Stored items:
======

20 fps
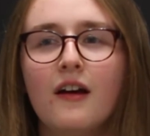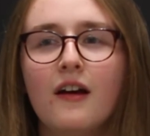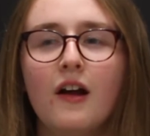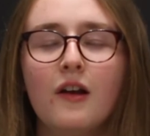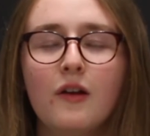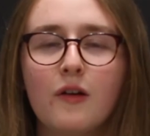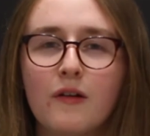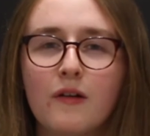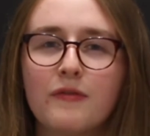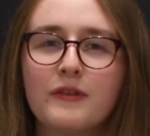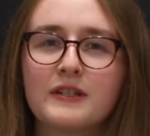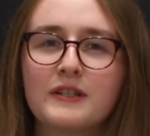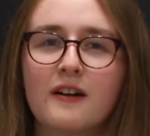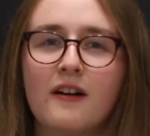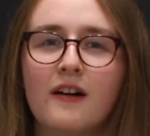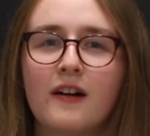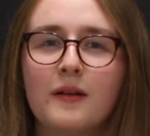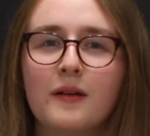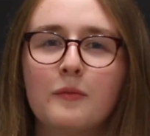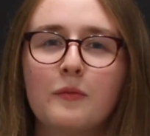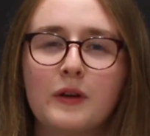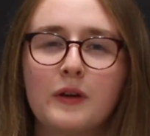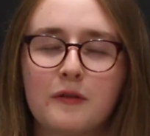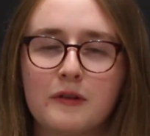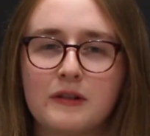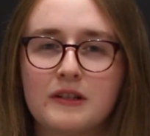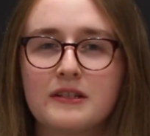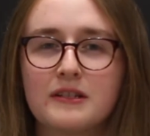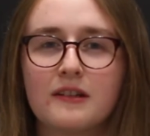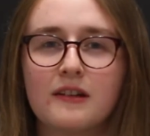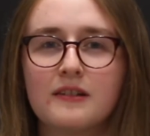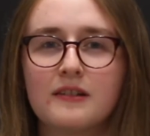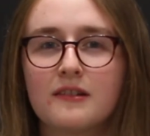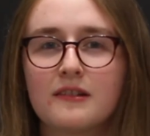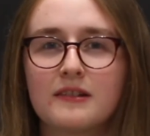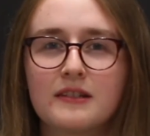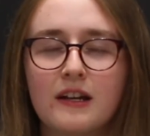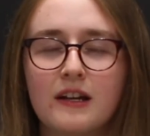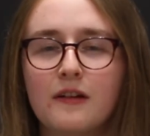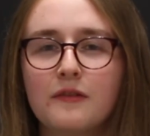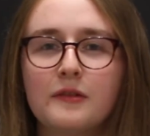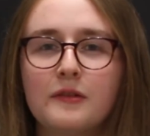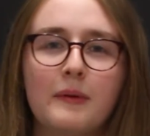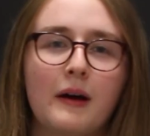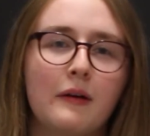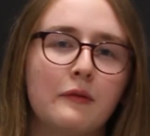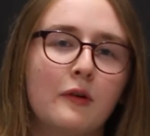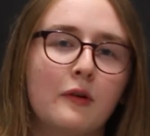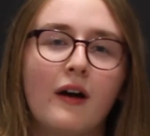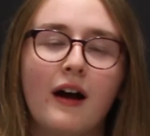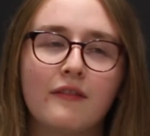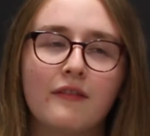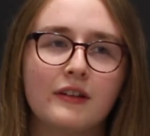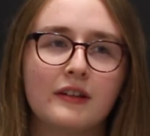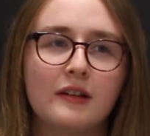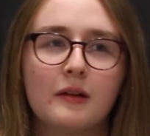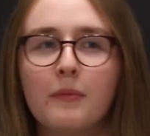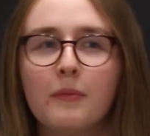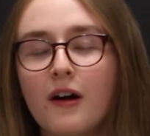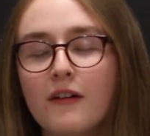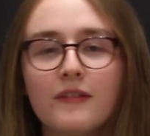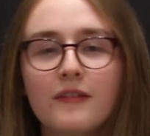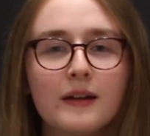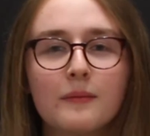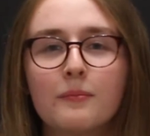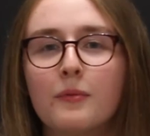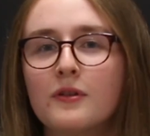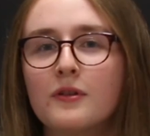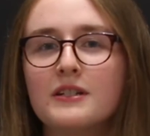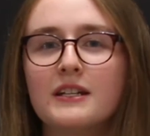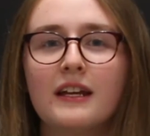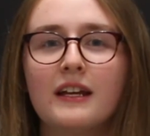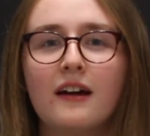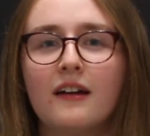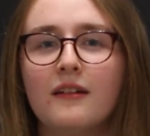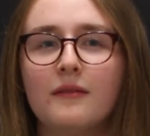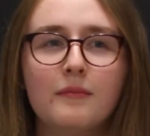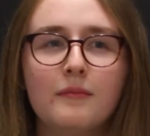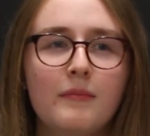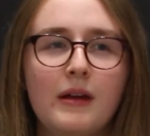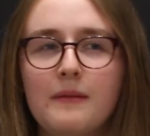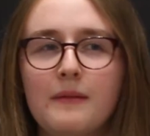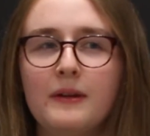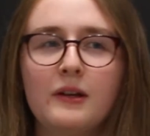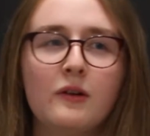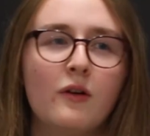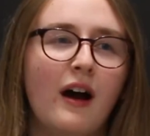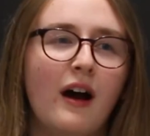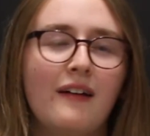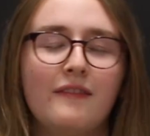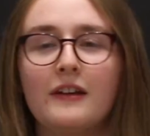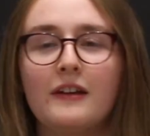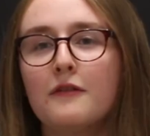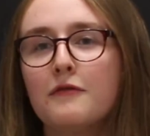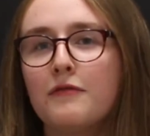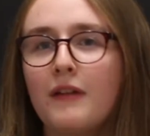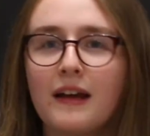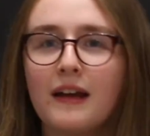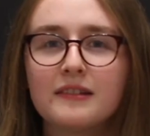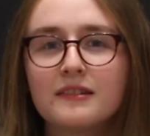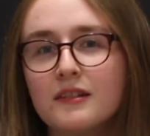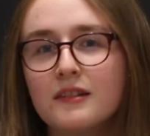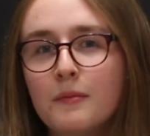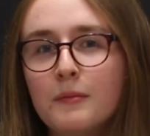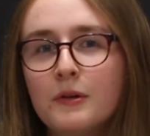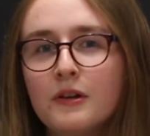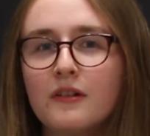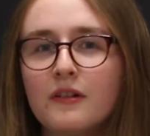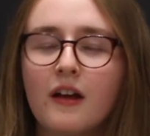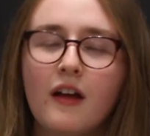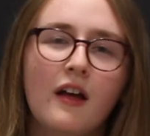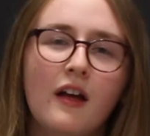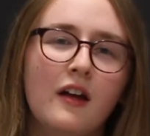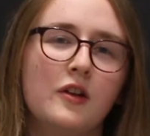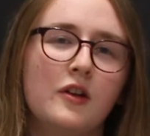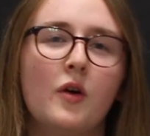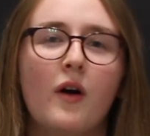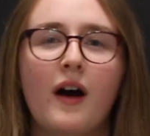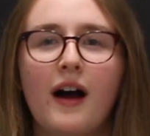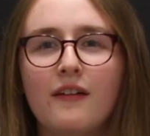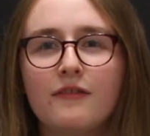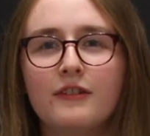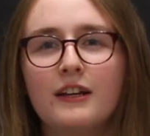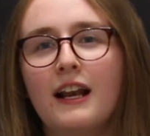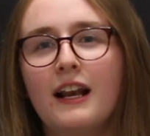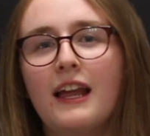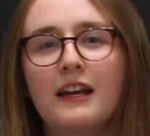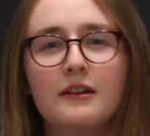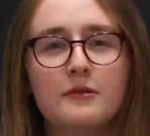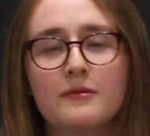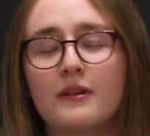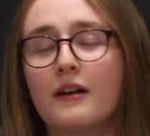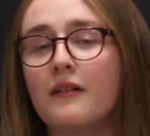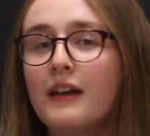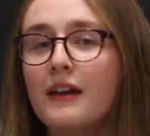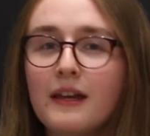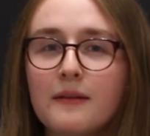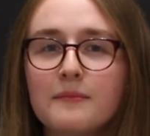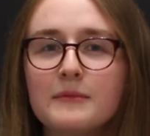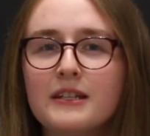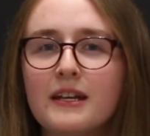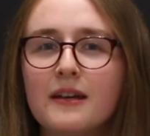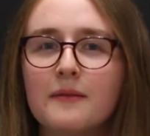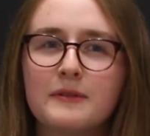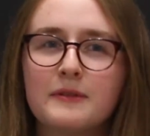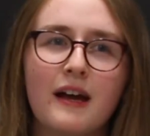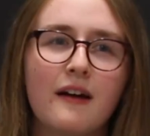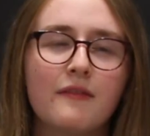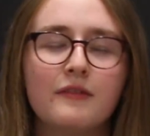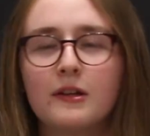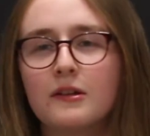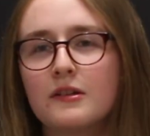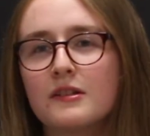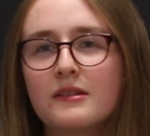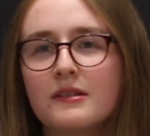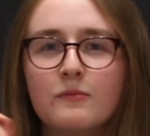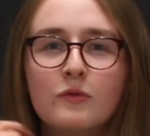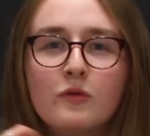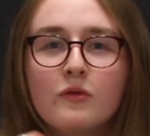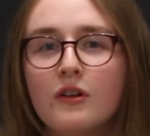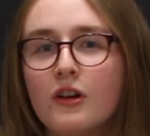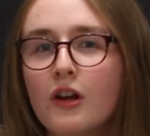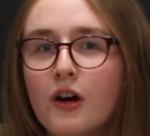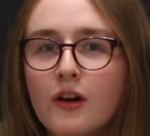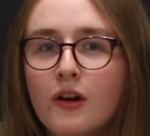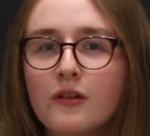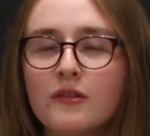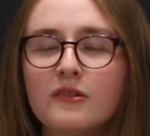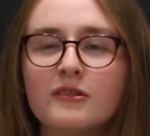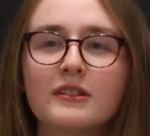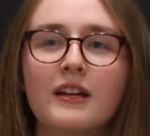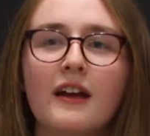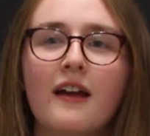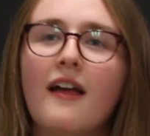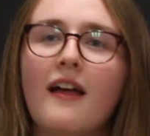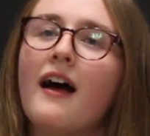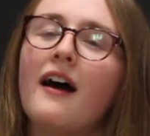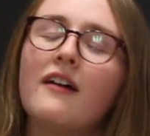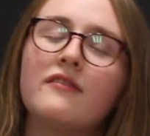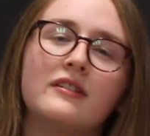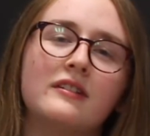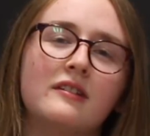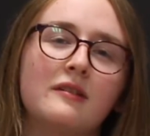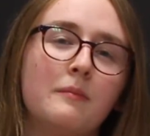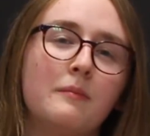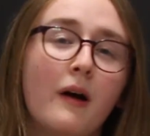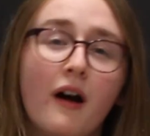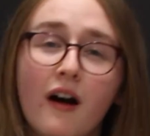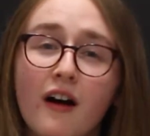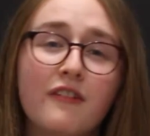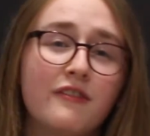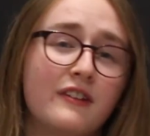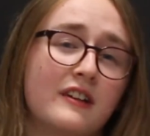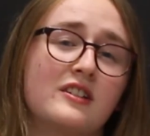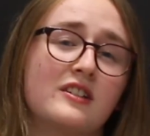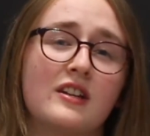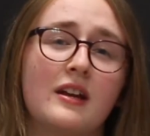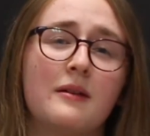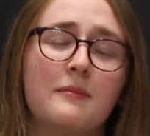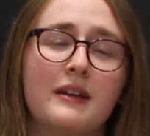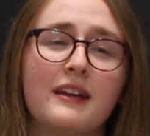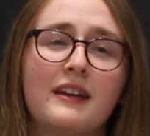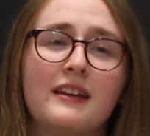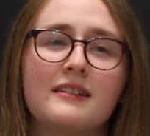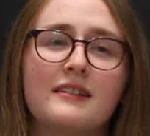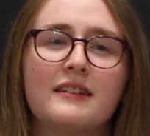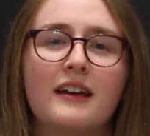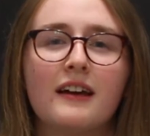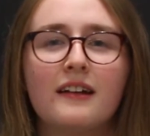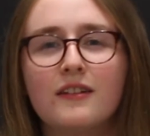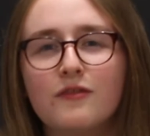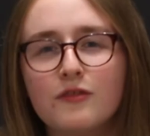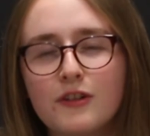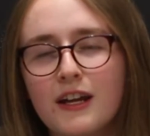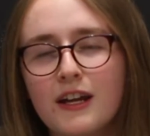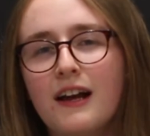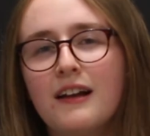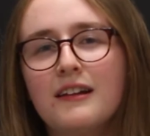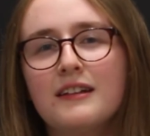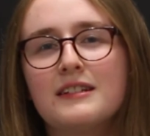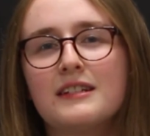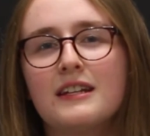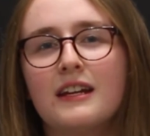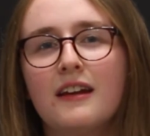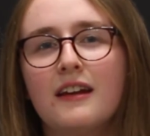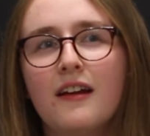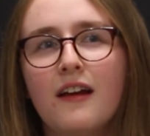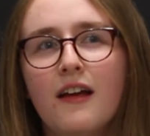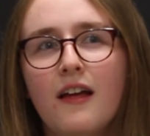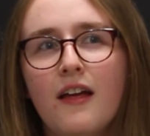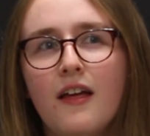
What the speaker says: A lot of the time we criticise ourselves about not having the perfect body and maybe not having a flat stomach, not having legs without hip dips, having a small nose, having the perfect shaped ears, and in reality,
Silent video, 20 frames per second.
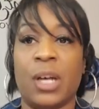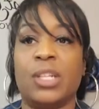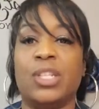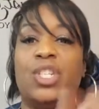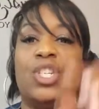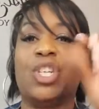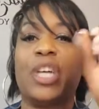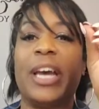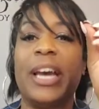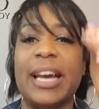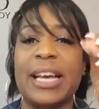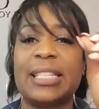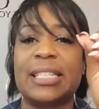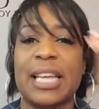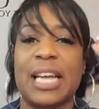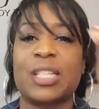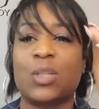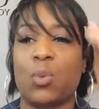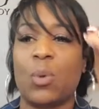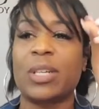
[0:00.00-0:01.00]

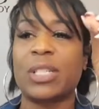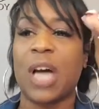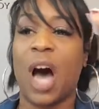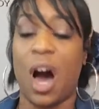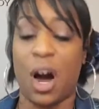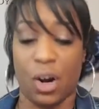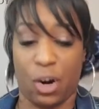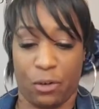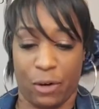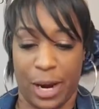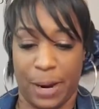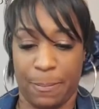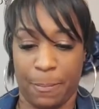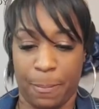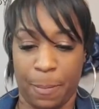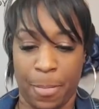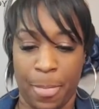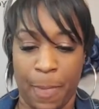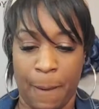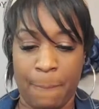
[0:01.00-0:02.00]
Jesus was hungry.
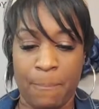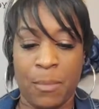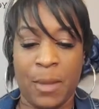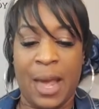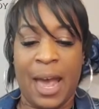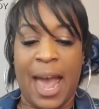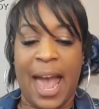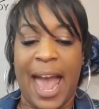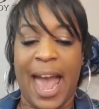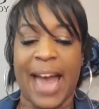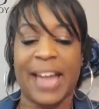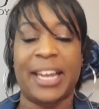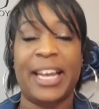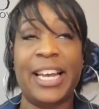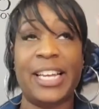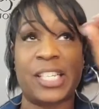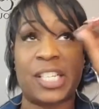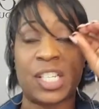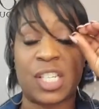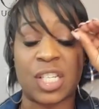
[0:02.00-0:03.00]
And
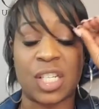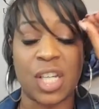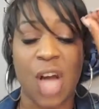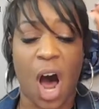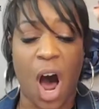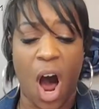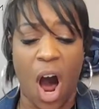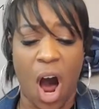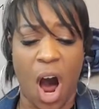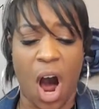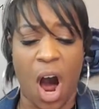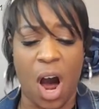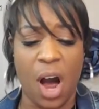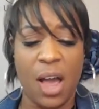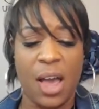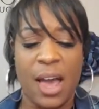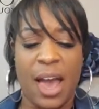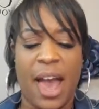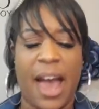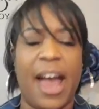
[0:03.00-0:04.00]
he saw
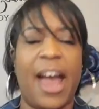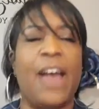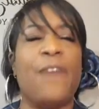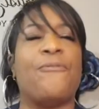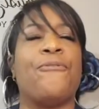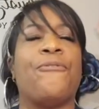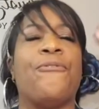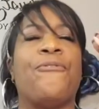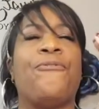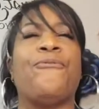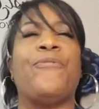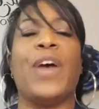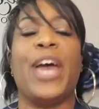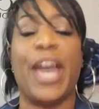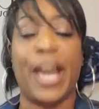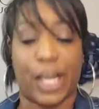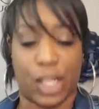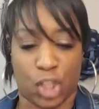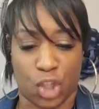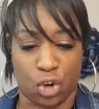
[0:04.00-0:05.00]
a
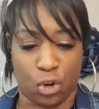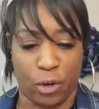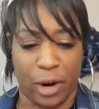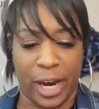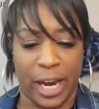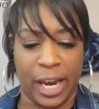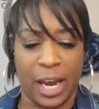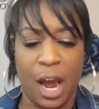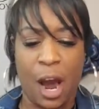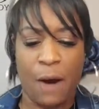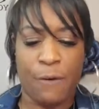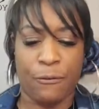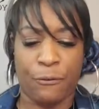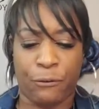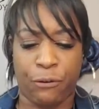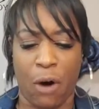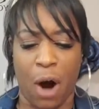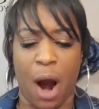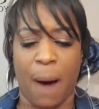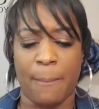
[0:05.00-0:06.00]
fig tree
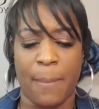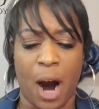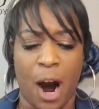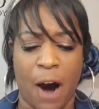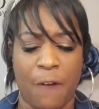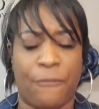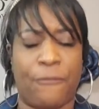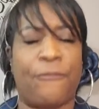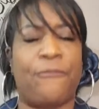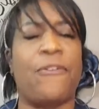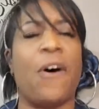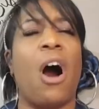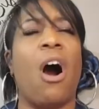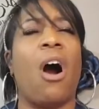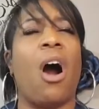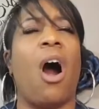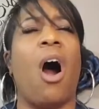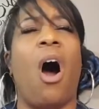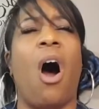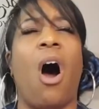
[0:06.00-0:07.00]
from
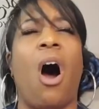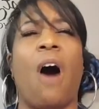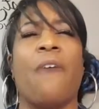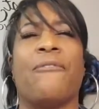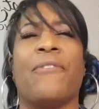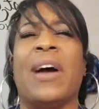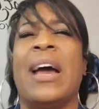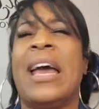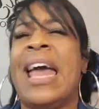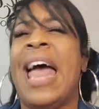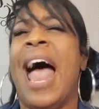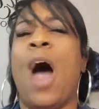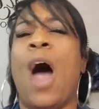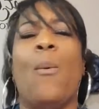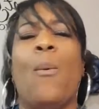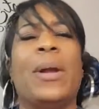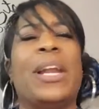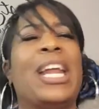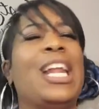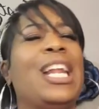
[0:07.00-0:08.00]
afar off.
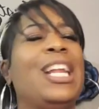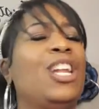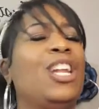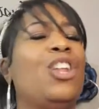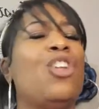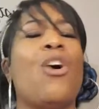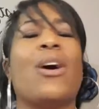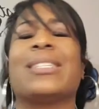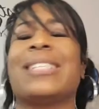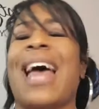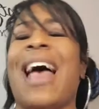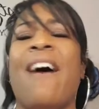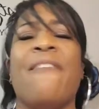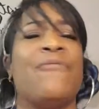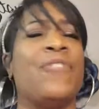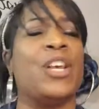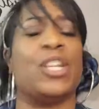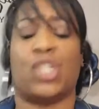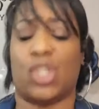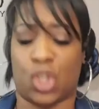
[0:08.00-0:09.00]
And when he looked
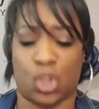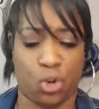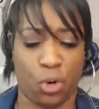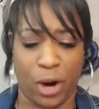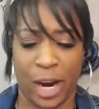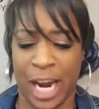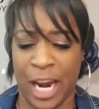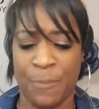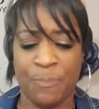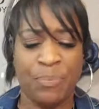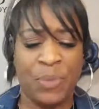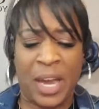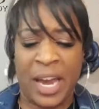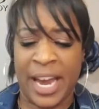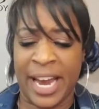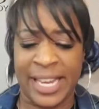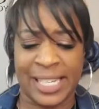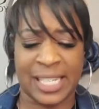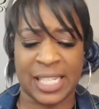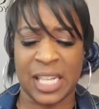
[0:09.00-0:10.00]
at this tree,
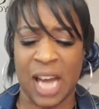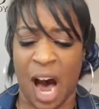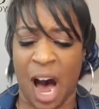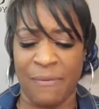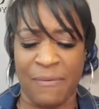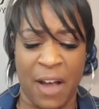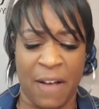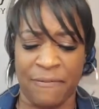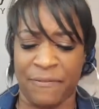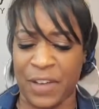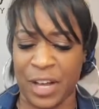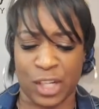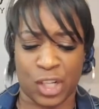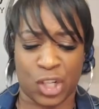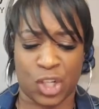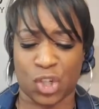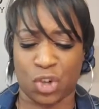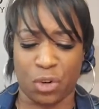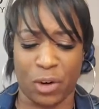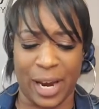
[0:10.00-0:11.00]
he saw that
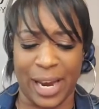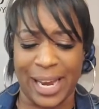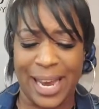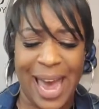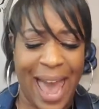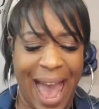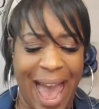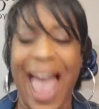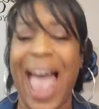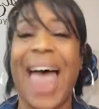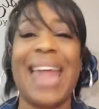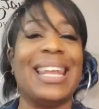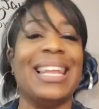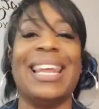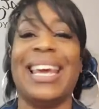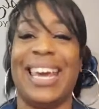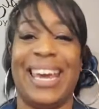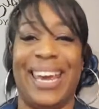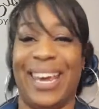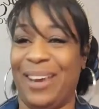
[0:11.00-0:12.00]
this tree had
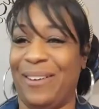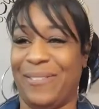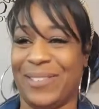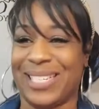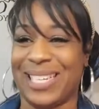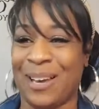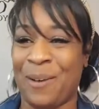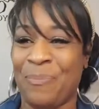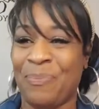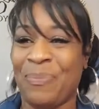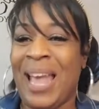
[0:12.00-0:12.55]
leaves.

======

Every line above should be retyped exactly; the pictures do not belong in the copy.

Written answer:
20 fps
What the speaker says: A lot of the time we criticise ourselves about not having the perfect body and maybe not having a flat stomach, not having legs without hip dips, having a small nose, having the perfect shaped ears, and in reality,
Silent video, 20 frames per second.
[0:00.00-0:01.00]

[0:01.00-0:02.00]
Jesus was hungry.
[0:02.00-0:03.00]
And
[0:03.00-0:04.00]
he saw
[0:04.00-0:05.00]
a
[0:05.00-0:06.00]
fig tree
[0:06.00-0:07.00]
from
[0:07.00-0:08.00]
afar off.
[0:08.00-0:09.00]
And when he looked
[0:09.00-0:10.00]
at this tree,
[0:10.00-0:11.00]
he saw that
[0:11.00-0:12.00]
this tree had
[0:12.00-0:12.55]
leaves.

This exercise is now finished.